A brief history of data journalism

Key milestones in data journalism's development.

The following is an excerpt from “The Data Journalism Handbook,” a collection of essays and resources covering the growing field of data journalism.

Data journalism imagesIn August 2010 some colleagues and I organised what we believe was one of the first international “data journalism” conferences, which took place in Amsterdam. At this time there wasn’t a great deal of discussion around this topic and there were only a couple of organizations that were widely known for their work in this area.

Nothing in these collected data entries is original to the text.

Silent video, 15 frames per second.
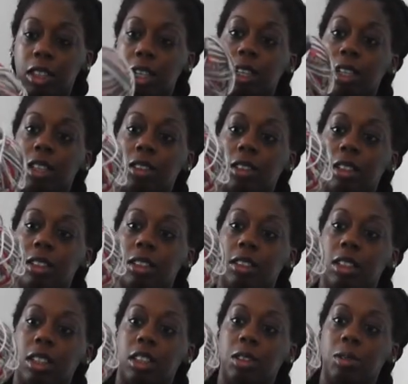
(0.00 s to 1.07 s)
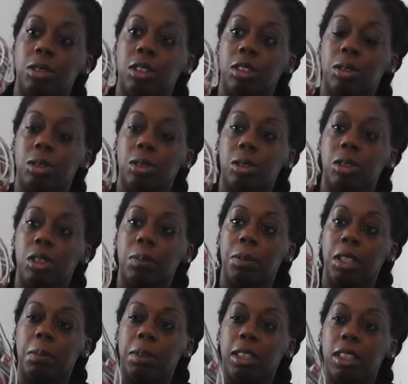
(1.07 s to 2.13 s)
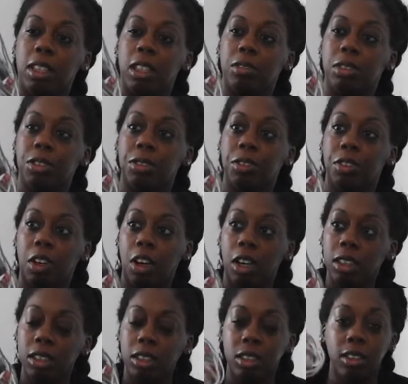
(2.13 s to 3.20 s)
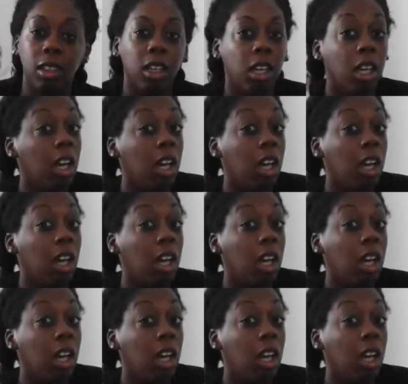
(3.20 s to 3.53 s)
and I thought this color was so cute it made me think of a fox.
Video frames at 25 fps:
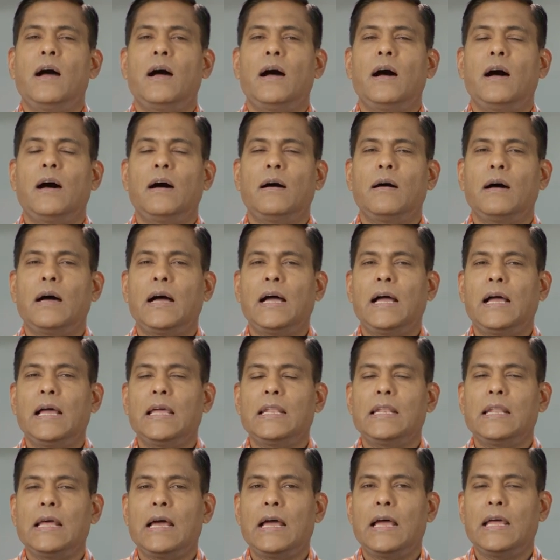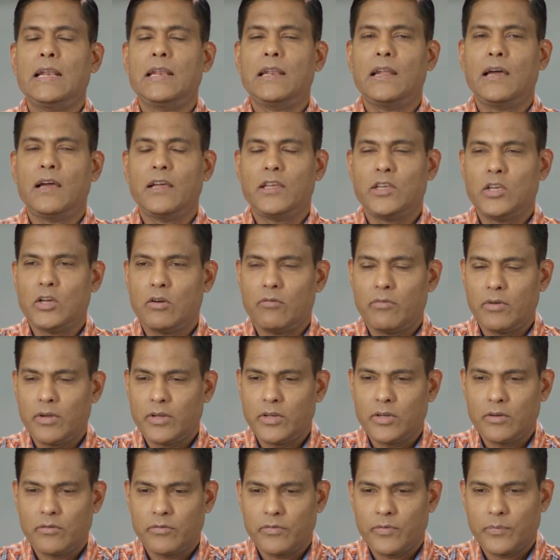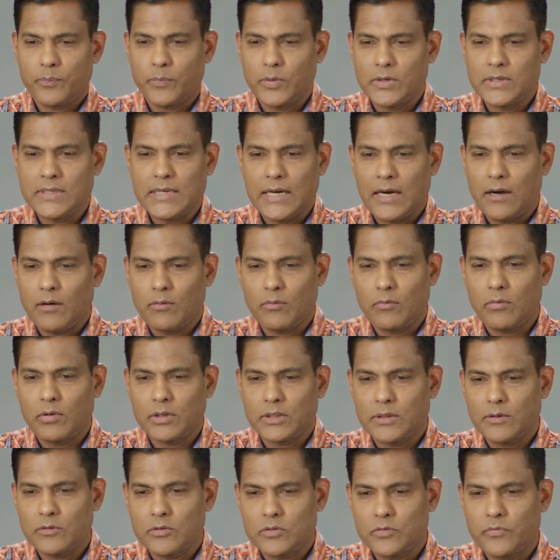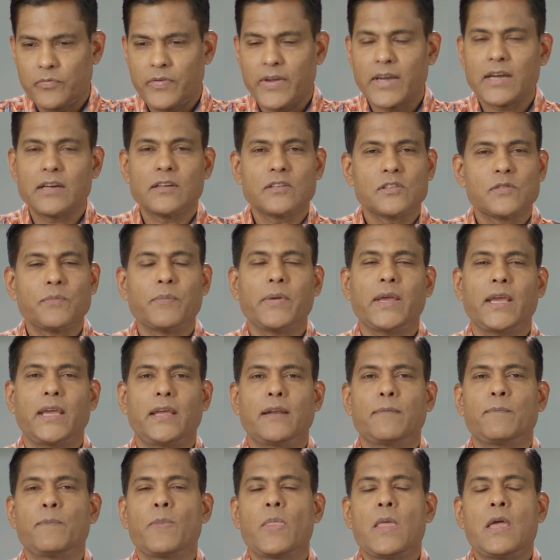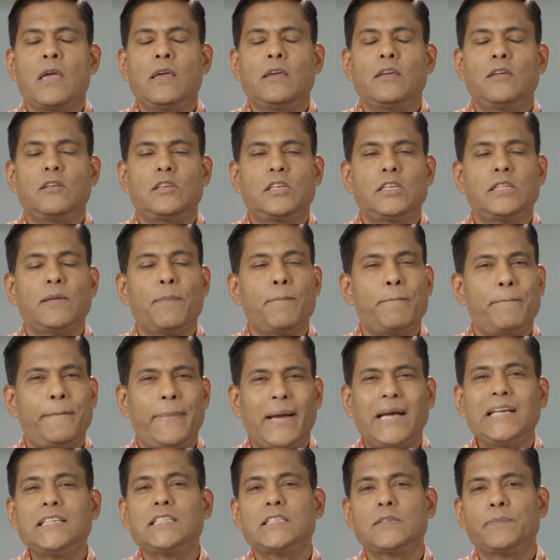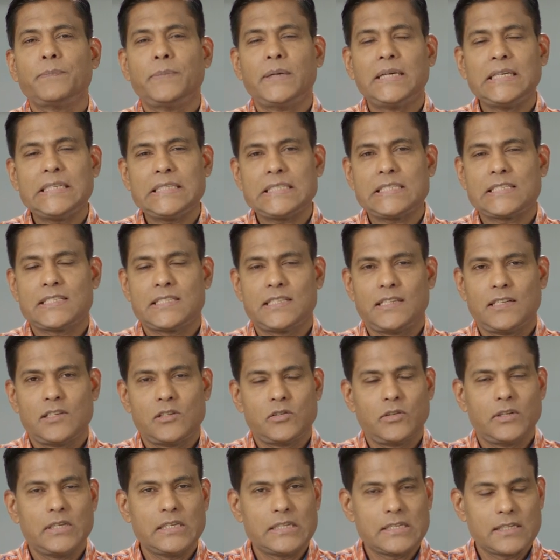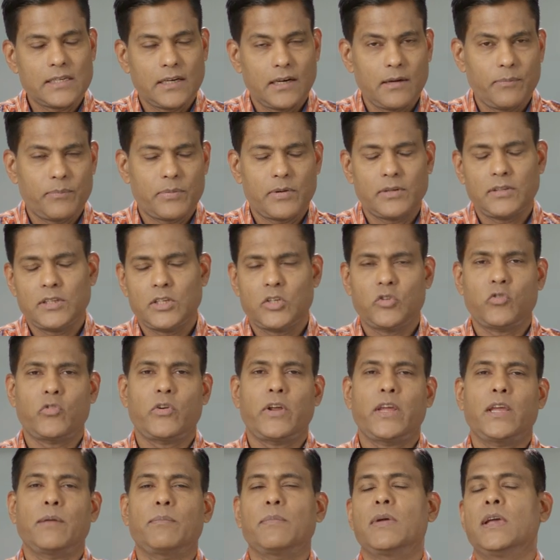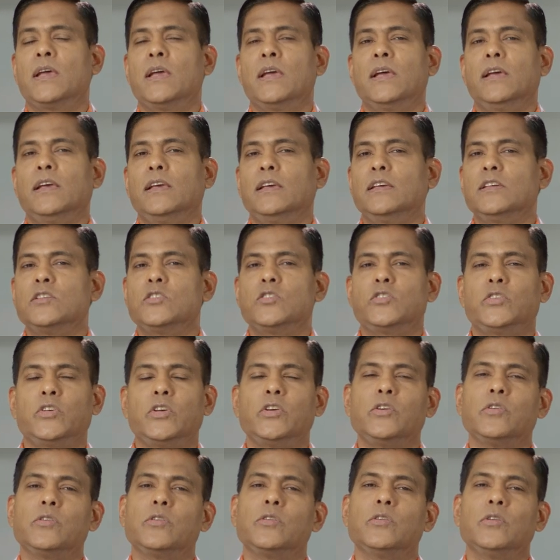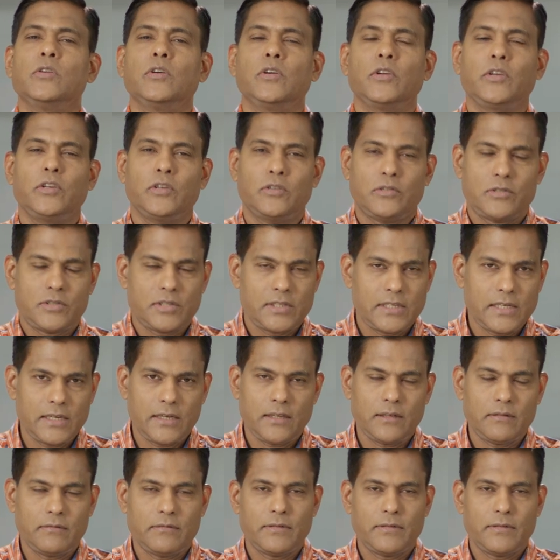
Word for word: uh, and, and uh, you've, you've put down what those figures mean. You see, the best person to interpret the dream is you yourself,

The way that media organizations like Guardian and the New York Times handled the large amounts of data released by Wikileaks is one of the major steps that brought the term into prominence. Around that time the term started to enter into more widespread usage, alongside “computer-assisted reporting,” to describe how journalists were using data to improve their coverage and to augment in-depth investigations into a given topic.

Speaking to experienced data journalists and journalism scholars on Twitter it seems that one of the earliest formulations of what we now recognise as data journalism was in 2006 by Adrian Holovaty, founder of EveryBlock — an information service which enables users to find out what has been happening in their area, on their block. In his short essay “A fundamental way newspaper sites need to change,” he argues that journalists should publish structured, machine-readable data, alongside the traditional “big blob of text”:

“For example, say a newspaper has written a story about a local fire. Being able to read that story on a cell phone is fine and dandy. Hooray, technology! But what I really want to be able to do is explore the raw facts of that story, one by one, with layers of attribution, and an infrastructure for comparing the details of the fire — date, time, place, victims, fire station number, distance from fire department, names and years experience of firemen on the scene, time it took for firemen to arrive — with the details of previous fires. And subsequent fires, whenever they happen.”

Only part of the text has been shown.